Please copy the records below word for word, leaving out the pictures.
%%
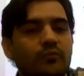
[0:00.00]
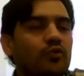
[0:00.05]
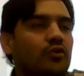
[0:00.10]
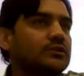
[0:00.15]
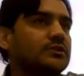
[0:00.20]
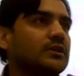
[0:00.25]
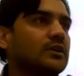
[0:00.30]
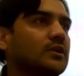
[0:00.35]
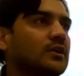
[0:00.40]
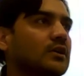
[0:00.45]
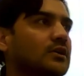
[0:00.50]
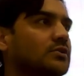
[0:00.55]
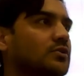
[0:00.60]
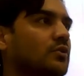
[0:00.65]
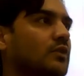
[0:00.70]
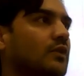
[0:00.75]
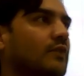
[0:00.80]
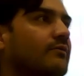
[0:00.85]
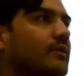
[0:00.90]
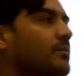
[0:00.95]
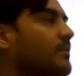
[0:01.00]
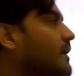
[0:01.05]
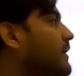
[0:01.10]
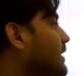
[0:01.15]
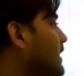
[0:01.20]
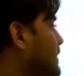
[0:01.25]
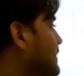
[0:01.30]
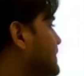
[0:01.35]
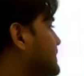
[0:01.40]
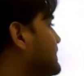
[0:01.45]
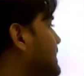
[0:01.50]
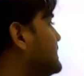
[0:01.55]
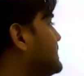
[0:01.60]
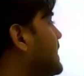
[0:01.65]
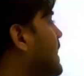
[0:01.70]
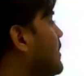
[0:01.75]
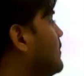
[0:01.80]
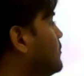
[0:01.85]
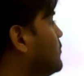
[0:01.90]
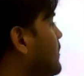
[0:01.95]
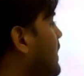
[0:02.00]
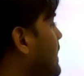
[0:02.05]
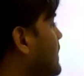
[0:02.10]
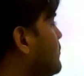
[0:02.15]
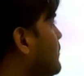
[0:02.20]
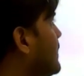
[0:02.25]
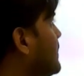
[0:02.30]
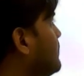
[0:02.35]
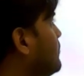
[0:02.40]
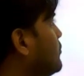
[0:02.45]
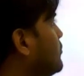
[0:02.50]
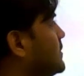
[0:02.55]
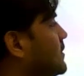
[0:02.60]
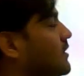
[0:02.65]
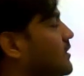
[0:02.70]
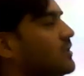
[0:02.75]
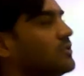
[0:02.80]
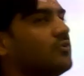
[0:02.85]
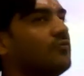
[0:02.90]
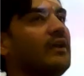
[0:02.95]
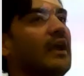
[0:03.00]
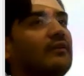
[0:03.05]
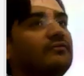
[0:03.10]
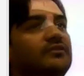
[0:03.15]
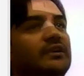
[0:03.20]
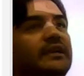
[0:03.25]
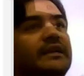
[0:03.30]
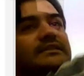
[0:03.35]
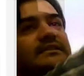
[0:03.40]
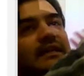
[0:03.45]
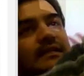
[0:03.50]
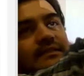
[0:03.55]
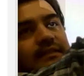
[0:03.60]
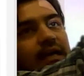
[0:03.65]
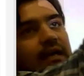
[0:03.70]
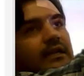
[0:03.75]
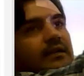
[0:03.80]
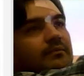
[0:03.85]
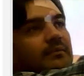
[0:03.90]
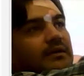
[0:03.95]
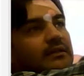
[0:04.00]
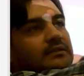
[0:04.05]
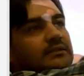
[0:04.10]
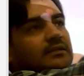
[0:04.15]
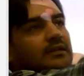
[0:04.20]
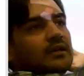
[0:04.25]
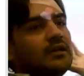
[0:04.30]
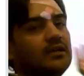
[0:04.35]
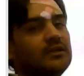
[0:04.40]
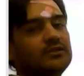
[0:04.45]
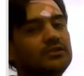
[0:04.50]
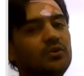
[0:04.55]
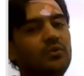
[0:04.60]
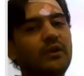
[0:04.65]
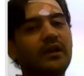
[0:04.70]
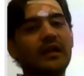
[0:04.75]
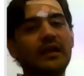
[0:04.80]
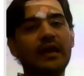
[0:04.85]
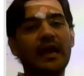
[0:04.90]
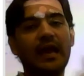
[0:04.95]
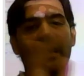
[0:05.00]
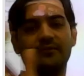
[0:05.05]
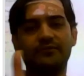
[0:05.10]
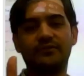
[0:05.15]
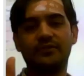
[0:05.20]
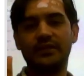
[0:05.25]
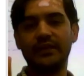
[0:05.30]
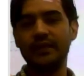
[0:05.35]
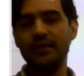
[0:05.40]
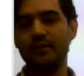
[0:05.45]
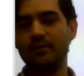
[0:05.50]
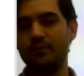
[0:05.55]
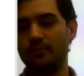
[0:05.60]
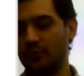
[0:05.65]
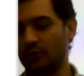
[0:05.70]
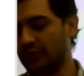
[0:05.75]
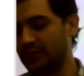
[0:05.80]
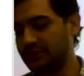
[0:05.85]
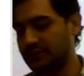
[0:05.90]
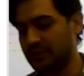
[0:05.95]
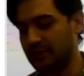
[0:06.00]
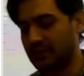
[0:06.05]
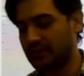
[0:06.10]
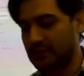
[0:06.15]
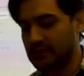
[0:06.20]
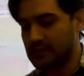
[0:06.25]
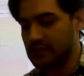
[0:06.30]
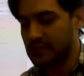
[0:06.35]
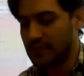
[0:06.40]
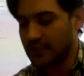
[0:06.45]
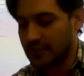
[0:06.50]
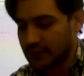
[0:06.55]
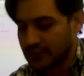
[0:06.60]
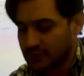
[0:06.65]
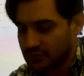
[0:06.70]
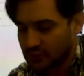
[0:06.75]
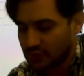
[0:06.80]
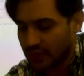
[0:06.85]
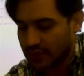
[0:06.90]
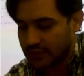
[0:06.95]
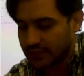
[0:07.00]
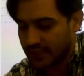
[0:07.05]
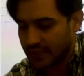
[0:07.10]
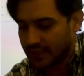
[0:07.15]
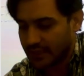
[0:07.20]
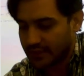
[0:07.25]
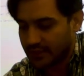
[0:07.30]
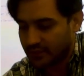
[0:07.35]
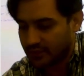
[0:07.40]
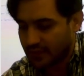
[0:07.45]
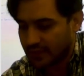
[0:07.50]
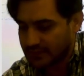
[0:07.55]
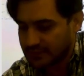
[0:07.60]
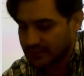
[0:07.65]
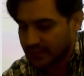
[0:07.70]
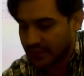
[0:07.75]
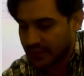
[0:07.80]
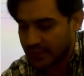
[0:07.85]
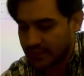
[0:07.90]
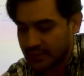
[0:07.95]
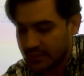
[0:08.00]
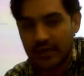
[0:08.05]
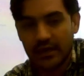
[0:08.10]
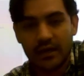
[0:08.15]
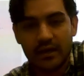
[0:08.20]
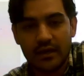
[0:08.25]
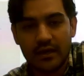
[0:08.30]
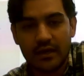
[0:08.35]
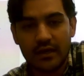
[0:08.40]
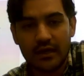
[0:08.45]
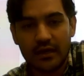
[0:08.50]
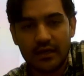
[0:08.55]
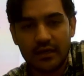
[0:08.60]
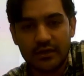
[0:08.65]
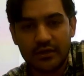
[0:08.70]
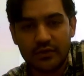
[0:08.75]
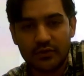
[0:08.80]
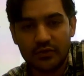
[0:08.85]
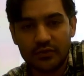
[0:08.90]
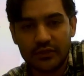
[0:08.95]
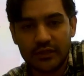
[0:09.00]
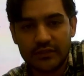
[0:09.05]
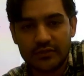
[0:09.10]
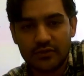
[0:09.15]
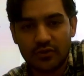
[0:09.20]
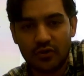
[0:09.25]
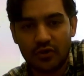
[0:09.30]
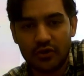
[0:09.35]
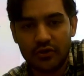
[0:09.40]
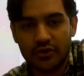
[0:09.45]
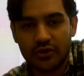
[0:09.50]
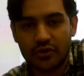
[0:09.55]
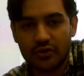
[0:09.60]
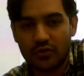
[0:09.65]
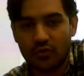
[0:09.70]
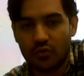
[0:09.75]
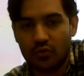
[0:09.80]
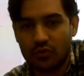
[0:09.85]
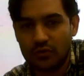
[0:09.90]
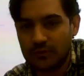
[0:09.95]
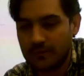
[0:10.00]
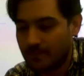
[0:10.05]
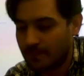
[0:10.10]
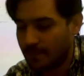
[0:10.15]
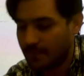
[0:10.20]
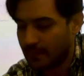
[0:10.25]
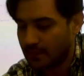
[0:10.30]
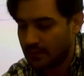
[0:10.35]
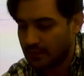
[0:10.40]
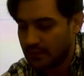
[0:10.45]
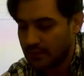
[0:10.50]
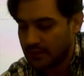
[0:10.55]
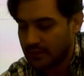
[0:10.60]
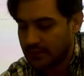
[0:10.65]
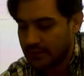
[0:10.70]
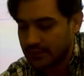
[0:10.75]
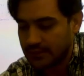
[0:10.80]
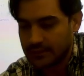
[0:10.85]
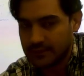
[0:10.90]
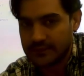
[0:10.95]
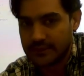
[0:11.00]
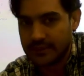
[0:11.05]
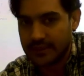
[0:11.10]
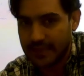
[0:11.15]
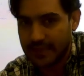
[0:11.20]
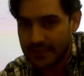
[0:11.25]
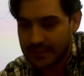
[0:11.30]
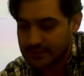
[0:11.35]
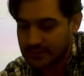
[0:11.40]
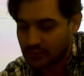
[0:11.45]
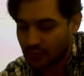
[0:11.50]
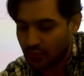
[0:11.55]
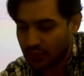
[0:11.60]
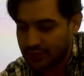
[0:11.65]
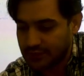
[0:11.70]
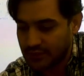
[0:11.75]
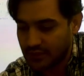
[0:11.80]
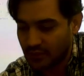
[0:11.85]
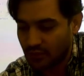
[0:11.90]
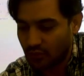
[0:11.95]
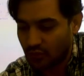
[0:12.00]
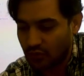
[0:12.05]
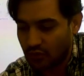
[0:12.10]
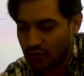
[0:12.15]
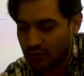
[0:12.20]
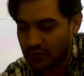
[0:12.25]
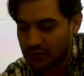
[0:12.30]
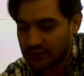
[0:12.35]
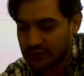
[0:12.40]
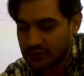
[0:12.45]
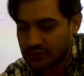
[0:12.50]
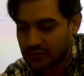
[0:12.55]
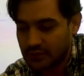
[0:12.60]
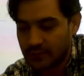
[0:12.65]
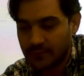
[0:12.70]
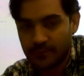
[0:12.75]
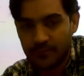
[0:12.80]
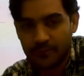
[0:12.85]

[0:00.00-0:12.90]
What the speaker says: Mohr circle, so everybody understands how to calculate Mohr circle. So we have 3 stress elements. So we're going to have 3 Mohr circle. So I think you guys can do this on your own. The next question was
%%
**Written solution**
[0:00.00]
[0:00.05]
[0:00.10]
[0:00.15]
[0:00.20]
[0:00.25]
[0:00.30]
[0:00.35]
[0:00.40]
[0:00.45]
[0:00.50]
[0:00.55]
[0:00.60]
[0:00.65]
[0:00.70]
[0:00.75]
[0:00.80]
[0:00.85]
[0:00.90]
[0:00.95]
[0:01.00]
[0:01.05]
[0:01.10]
[0:01.15]
[0:01.20]
[0:01.25]
[0:01.30]
[0:01.35]
[0:01.40]
[0:01.45]
[0:01.50]
[0:01.55]
[0:01.60]
[0:01.65]
[0:01.70]
[0:01.75]
[0:01.80]
[0:01.85]
[0:01.90]
[0:01.95]
[0:02.00]
[0:02.05]
[0:02.10]
[0:02.15]
[0:02.20]
[0:02.25]
[0:02.30]
[0:02.35]
[0:02.40]
[0:02.45]
[0:02.50]
[0:02.55]
[0:02.60]
[0:02.65]
[0:02.70]
[0:02.75]
[0:02.80]
[0:02.85]
[0:02.90]
[0:02.95]
[0:03.00]
[0:03.05]
[0:03.10]
[0:03.15]
[0:03.20]
[0:03.25]
[0:03.30]
[0:03.35]
[0:03.40]
[0:03.45]
[0:03.50]
[0:03.55]
[0:03.60]
[0:03.65]
[0:03.70]
[0:03.75]
[0:03.80]
[0:03.85]
[0:03.90]
[0:03.95]
[0:04.00]
[0:04.05]
[0:04.10]
[0:04.15]
[0:04.20]
[0:04.25]
[0:04.30]
[0:04.35]
[0:04.40]
[0:04.45]
[0:04.50]
[0:04.55]
[0:04.60]
[0:04.65]
[0:04.70]
[0:04.75]
[0:04.80]
[0:04.85]
[0:04.90]
[0:04.95]
[0:05.00]
[0:05.05]
[0:05.10]
[0:05.15]
[0:05.20]
[0:05.25]
[0:05.30]
[0:05.35]
[0:05.40]
[0:05.45]
[0:05.50]
[0:05.55]
[0:05.60]
[0:05.65]
[0:05.70]
[0:05.75]
[0:05.80]
[0:05.85]
[0:05.90]
[0:05.95]
[0:06.00]
[0:06.05]
[0:06.10]
[0:06.15]
[0:06.20]
[0:06.25]
[0:06.30]
[0:06.35]
[0:06.40]
[0:06.45]
[0:06.50]
[0:06.55]
[0:06.60]
[0:06.65]
[0:06.70]
[0:06.75]
[0:06.80]
[0:06.85]
[0:06.90]
[0:06.95]
[0:07.00]
[0:07.05]
[0:07.10]
[0:07.15]
[0:07.20]
[0:07.25]
[0:07.30]
[0:07.35]
[0:07.40]
[0:07.45]
[0:07.50]
[0:07.55]
[0:07.60]
[0:07.65]
[0:07.70]
[0:07.75]
[0:07.80]
[0:07.85]
[0:07.90]
[0:07.95]
[0:08.00]
[0:08.05]
[0:08.10]
[0:08.15]
[0:08.20]
[0:08.25]
[0:08.30]
[0:08.35]
[0:08.40]
[0:08.45]
[0:08.50]
[0:08.55]
[0:08.60]
[0:08.65]
[0:08.70]
[0:08.75]
[0:08.80]
[0:08.85]
[0:08.90]
[0:08.95]
[0:09.00]
[0:09.05]
[0:09.10]
[0:09.15]
[0:09.20]
[0:09.25]
[0:09.30]
[0:09.35]
[0:09.40]
[0:09.45]
[0:09.50]
[0:09.55]
[0:09.60]
[0:09.65]
[0:09.70]
[0:09.75]
[0:09.80]
[0:09.85]
[0:09.90]
[0:09.95]
[0:10.00]
[0:10.05]
[0:10.10]
[0:10.15]
[0:10.20]
[0:10.25]
[0:10.30]
[0:10.35]
[0:10.40]
[0:10.45]
[0:10.50]
[0:10.55]
[0:10.60]
[0:10.65]
[0:10.70]
[0:10.75]
[0:10.80]
[0:10.85]
[0:10.90]
[0:10.95]
[0:11.00]
[0:11.05]
[0:11.10]
[0:11.15]
[0:11.20]
[0:11.25]
[0:11.30]
[0:11.35]
[0:11.40]
[0:11.45]
[0:11.50]
[0:11.55]
[0:11.60]
[0:11.65]
[0:11.70]
[0:11.75]
[0:11.80]
[0:11.85]
[0:11.90]
[0:11.95]
[0:12.00]
[0:12.05]
[0:12.10]
[0:12.15]
[0:12.20]
[0:12.25]
[0:12.30]
[0:12.35]
[0:12.40]
[0:12.45]
[0:12.50]
[0:12.55]
[0:12.60]
[0:12.65]
[0:12.70]
[0:12.75]
[0:12.80]
[0:12.85]

[0:00.00-0:12.90]
What the speaker says: Mohr circle, so everybody understands how to calculate Mohr circle. So we have 3 stress elements. So we're going to have 3 Mohr circle. So I think you guys can do this on your own. The next question was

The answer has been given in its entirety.